Here a cult, there a cult, everywhere….
A friend recommended that I read Amanda Montell’s latest book “The Age of Magical Overthinking!.” I did and mostly enjoyed it, but more importantly it led me to her prior work “Cultish” (which I enjoyed even more) since, by coincidence I’d been thinking a bit about cults lately (seems timely) — thinking, and concluding, that cults aren’t just fringe and extreme as we prefer to imagine them in typical simplistic-binary, black-and-white or us-versus-them mentality, but rather they are commonplace, falling all along a spectrum from benign to dangerous/evil — basically, ALL large active groups are cults or at least cultish in gradations, me-thinketh now. Yup, the American Medical Assoc., the American Birding Assoc., NRA, ACLU, Catholic Church, the National Basketball Assoc., Microsoft Corporation, obviously Scientologists and the Republican Party, the American Association of Trombone Players (if there be such a thing), and on and on and on… all cultish to a greater degree than we acknowledge, with their emphasis on certain rules, behavior, beliefs, leaders, standards, viewpoints, etc. taking precedence over the individual. Cults in a sense are more the norm than the exception, of what largely keep society out of anarchy and disarray, holding people in line. The cultishness of any group coincides with the degree to which members forego critical-thinking and ongoing questioning, in favor of accepting things as they want/wish them to be or are told they are… basically letting entrenched biases, desires, predilections (instead of independent analysis), shape one’s thinking, conclusions, decisions... It’s fine to point out how benign many groups are, but there is potential for harm and blind obedience almost any time people gather in groups, crowds, associations, etc. expressing or claiming unison.
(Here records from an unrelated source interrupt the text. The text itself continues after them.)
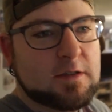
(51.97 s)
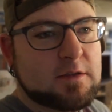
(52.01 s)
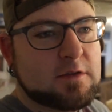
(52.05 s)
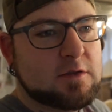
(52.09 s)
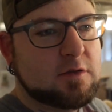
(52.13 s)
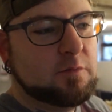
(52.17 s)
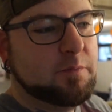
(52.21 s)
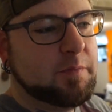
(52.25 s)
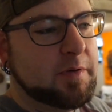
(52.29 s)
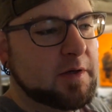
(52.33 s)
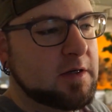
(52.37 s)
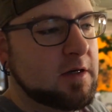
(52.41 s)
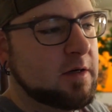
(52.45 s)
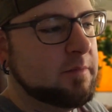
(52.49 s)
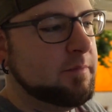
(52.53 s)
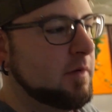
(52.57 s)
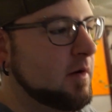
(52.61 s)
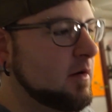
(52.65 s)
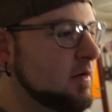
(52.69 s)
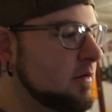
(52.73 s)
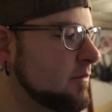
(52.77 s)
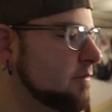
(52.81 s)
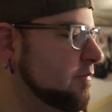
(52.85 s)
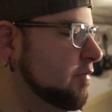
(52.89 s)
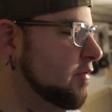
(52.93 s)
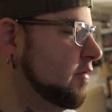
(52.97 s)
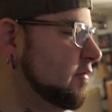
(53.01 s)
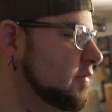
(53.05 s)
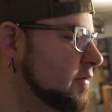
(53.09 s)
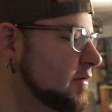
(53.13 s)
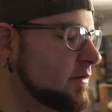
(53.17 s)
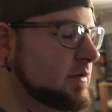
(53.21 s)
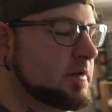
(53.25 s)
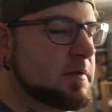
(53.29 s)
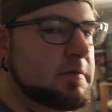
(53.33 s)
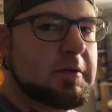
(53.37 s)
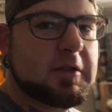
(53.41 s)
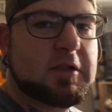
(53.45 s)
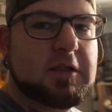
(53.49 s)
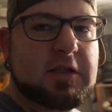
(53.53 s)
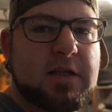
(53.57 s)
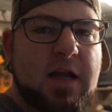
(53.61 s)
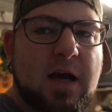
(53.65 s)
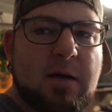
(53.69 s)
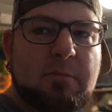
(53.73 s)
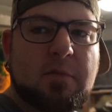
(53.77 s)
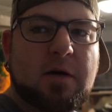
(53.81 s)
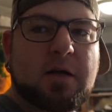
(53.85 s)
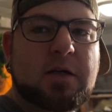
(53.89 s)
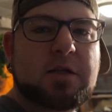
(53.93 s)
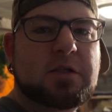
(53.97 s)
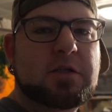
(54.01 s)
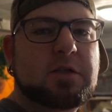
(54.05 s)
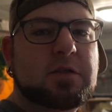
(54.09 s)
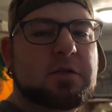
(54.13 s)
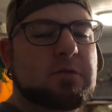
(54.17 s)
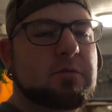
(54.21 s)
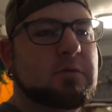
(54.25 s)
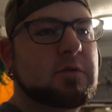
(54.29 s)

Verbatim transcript: to pick up our produce, which is not much.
The so-called "madness of crowds" has often been written about.
Skeptics call we IBWO-backers a cult as well (Jack Hitt, in his best-selling volume, “Bunch of Amateurs” somewhat painted us that way). I’d dare say, fine, but skeptics too are a cult. And I no longer have a problem seeing us as such…. there are far worse cults one might mingle in! ...Just maybe keep away from the Kool-Aid.